─── The data
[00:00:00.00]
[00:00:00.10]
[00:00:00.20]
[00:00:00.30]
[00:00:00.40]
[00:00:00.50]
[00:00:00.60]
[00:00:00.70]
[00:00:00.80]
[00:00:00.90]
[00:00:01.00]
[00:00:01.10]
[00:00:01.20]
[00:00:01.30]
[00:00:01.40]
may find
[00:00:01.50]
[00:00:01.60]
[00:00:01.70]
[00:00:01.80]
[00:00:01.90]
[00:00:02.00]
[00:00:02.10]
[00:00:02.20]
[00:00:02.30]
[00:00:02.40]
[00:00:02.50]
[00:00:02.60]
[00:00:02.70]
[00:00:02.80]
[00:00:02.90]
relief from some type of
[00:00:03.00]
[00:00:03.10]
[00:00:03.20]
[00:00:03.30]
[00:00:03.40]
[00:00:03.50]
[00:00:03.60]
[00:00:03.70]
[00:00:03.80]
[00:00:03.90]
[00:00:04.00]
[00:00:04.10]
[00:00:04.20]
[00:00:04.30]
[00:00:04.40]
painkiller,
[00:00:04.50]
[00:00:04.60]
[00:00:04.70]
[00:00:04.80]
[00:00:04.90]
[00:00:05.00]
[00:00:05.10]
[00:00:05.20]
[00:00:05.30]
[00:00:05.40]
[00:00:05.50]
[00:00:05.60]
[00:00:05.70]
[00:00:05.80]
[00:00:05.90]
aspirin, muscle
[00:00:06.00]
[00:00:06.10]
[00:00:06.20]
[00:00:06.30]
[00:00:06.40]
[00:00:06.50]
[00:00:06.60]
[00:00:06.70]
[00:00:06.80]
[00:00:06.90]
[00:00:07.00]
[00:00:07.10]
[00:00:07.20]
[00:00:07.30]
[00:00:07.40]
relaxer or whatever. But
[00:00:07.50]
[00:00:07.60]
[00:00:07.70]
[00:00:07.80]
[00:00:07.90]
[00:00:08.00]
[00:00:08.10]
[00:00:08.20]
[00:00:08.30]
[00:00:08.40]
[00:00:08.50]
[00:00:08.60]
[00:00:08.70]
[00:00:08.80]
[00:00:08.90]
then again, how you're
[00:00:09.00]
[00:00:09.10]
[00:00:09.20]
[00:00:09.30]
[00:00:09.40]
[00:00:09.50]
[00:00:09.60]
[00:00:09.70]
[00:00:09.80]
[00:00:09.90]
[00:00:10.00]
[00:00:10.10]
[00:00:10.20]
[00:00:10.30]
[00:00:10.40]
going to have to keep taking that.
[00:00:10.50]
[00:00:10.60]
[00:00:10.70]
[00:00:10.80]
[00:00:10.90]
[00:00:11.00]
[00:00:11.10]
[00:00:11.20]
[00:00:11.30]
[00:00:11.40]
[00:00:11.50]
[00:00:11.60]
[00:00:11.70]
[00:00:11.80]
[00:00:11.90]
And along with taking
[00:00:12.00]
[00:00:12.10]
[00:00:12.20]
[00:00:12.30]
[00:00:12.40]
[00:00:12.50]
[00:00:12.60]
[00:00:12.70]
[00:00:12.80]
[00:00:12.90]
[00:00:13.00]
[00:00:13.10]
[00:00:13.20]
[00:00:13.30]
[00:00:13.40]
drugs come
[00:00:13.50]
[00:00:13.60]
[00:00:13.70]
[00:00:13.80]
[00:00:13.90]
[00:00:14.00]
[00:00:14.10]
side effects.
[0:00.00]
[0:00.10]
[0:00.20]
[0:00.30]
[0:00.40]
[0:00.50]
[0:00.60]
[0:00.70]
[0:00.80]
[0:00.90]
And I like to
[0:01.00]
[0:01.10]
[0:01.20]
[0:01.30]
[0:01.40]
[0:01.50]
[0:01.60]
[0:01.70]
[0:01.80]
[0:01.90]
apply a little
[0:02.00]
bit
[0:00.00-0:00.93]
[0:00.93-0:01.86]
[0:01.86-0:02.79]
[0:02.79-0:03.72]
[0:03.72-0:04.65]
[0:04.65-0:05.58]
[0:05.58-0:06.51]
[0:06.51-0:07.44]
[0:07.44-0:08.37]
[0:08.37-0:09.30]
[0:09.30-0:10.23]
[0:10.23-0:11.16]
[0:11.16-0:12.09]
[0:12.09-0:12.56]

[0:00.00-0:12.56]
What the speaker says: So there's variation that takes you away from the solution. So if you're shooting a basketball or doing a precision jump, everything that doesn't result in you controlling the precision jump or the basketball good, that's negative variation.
──────
# [What the task asks]
All of the entries are to be set down again without alteration.

# [Answer space]
[00:00:00.00]
[00:00:00.10]
[00:00:00.20]
[00:00:00.30]
[00:00:00.40]
[00:00:00.50]
[00:00:00.60]
[00:00:00.70]
[00:00:00.80]
[00:00:00.90]
[00:00:01.00]
[00:00:01.10]
[00:00:01.20]
[00:00:01.30]
[00:00:01.40]
may find
[00:00:01.50]
[00:00:01.60]
[00:00:01.70]
[00:00:01.80]
[00:00:01.90]
[00:00:02.00]
[00:00:02.10]
[00:00:02.20]
[00:00:02.30]
[00:00:02.40]
[00:00:02.50]
[00:00:02.60]
[00:00:02.70]
[00:00:02.80]
[00:00:02.90]
relief from some type of
[00:00:03.00]
[00:00:03.10]
[00:00:03.20]
[00:00:03.30]
[00:00:03.40]
[00:00:03.50]
[00:00:03.60]
[00:00:03.70]
[00:00:03.80]
[00:00:03.90]
[00:00:04.00]
[00:00:04.10]
[00:00:04.20]
[00:00:04.30]
[00:00:04.40]
painkiller,
[00:00:04.50]
[00:00:04.60]
[00:00:04.70]
[00:00:04.80]
[00:00:04.90]
[00:00:05.00]
[00:00:05.10]
[00:00:05.20]
[00:00:05.30]
[00:00:05.40]
[00:00:05.50]
[00:00:05.60]
[00:00:05.70]
[00:00:05.80]
[00:00:05.90]
aspirin, muscle
[00:00:06.00]
[00:00:06.10]
[00:00:06.20]
[00:00:06.30]
[00:00:06.40]
[00:00:06.50]
[00:00:06.60]
[00:00:06.70]
[00:00:06.80]
[00:00:06.90]
[00:00:07.00]
[00:00:07.10]
[00:00:07.20]
[00:00:07.30]
[00:00:07.40]
relaxer or whatever. But
[00:00:07.50]
[00:00:07.60]
[00:00:07.70]
[00:00:07.80]
[00:00:07.90]
[00:00:08.00]
[00:00:08.10]
[00:00:08.20]
[00:00:08.30]
[00:00:08.40]
[00:00:08.50]
[00:00:08.60]
[00:00:08.70]
[00:00:08.80]
[00:00:08.90]
then again, how you're
[00:00:09.00]
[00:00:09.10]
[00:00:09.20]
[00:00:09.30]
[00:00:09.40]
[00:00:09.50]
[00:00:09.60]
[00:00:09.70]
[00:00:09.80]
[00:00:09.90]
[00:00:10.00]
[00:00:10.10]
[00:00:10.20]
[00:00:10.30]
[00:00:10.40]
going to have to keep taking that.
[00:00:10.50]
[00:00:10.60]
[00:00:10.70]
[00:00:10.80]
[00:00:10.90]
[00:00:11.00]
[00:00:11.10]
[00:00:11.20]
[00:00:11.30]
[00:00:11.40]
[00:00:11.50]
[00:00:11.60]
[00:00:11.70]
[00:00:11.80]
[00:00:11.90]
And along with taking
[00:00:12.00]
[00:00:12.10]
[00:00:12.20]
[00:00:12.30]
[00:00:12.40]
[00:00:12.50]
[00:00:12.60]
[00:00:12.70]
[00:00:12.80]
[00:00:12.90]
[00:00:13.00]
[00:00:13.10]
[00:00:13.20]
[00:00:13.30]
[00:00:13.40]
drugs come
[00:00:13.50]
[00:00:13.60]
[00:00:13.70]
[00:00:13.80]
[00:00:13.90]
[00:00:14.00]
[00:00:14.10]
side effects.
[0:00.00]
[0:00.10]
[0:00.20]
[0:00.30]
[0:00.40]
[0:00.50]
[0:00.60]
[0:00.70]
[0:00.80]
[0:00.90]
And I like to
[0:01.00]
[0:01.10]
[0:01.20]
[0:01.30]
[0:01.40]
[0:01.50]
[0:01.60]
[0:01.70]
[0:01.80]
[0:01.90]
apply a little
[0:02.00]
bit
[0:00.00-0:00.93]
[0:00.93-0:01.86]
[0:01.86-0:02.79]
[0:02.79-0:03.72]
[0:03.72-0:04.65]
[0:04.65-0:05.58]
[0:05.58-0:06.51]
[0:06.51-0:07.44]
[0:07.44-0:08.37]
[0:08.37-0:09.30]
[0:09.30-0:10.23]
[0:10.23-0:11.16]
[0:11.16-0:12.09]
[0:12.09-0:12.56]

[0:00.00-0:12.56]
What the speaker says: So there's variation that takes you away from the solution. So if you're shooting a basketball or doing a precision jump, everything that doesn't result in you controlling the precision jump or the basketball good, that's negative variation.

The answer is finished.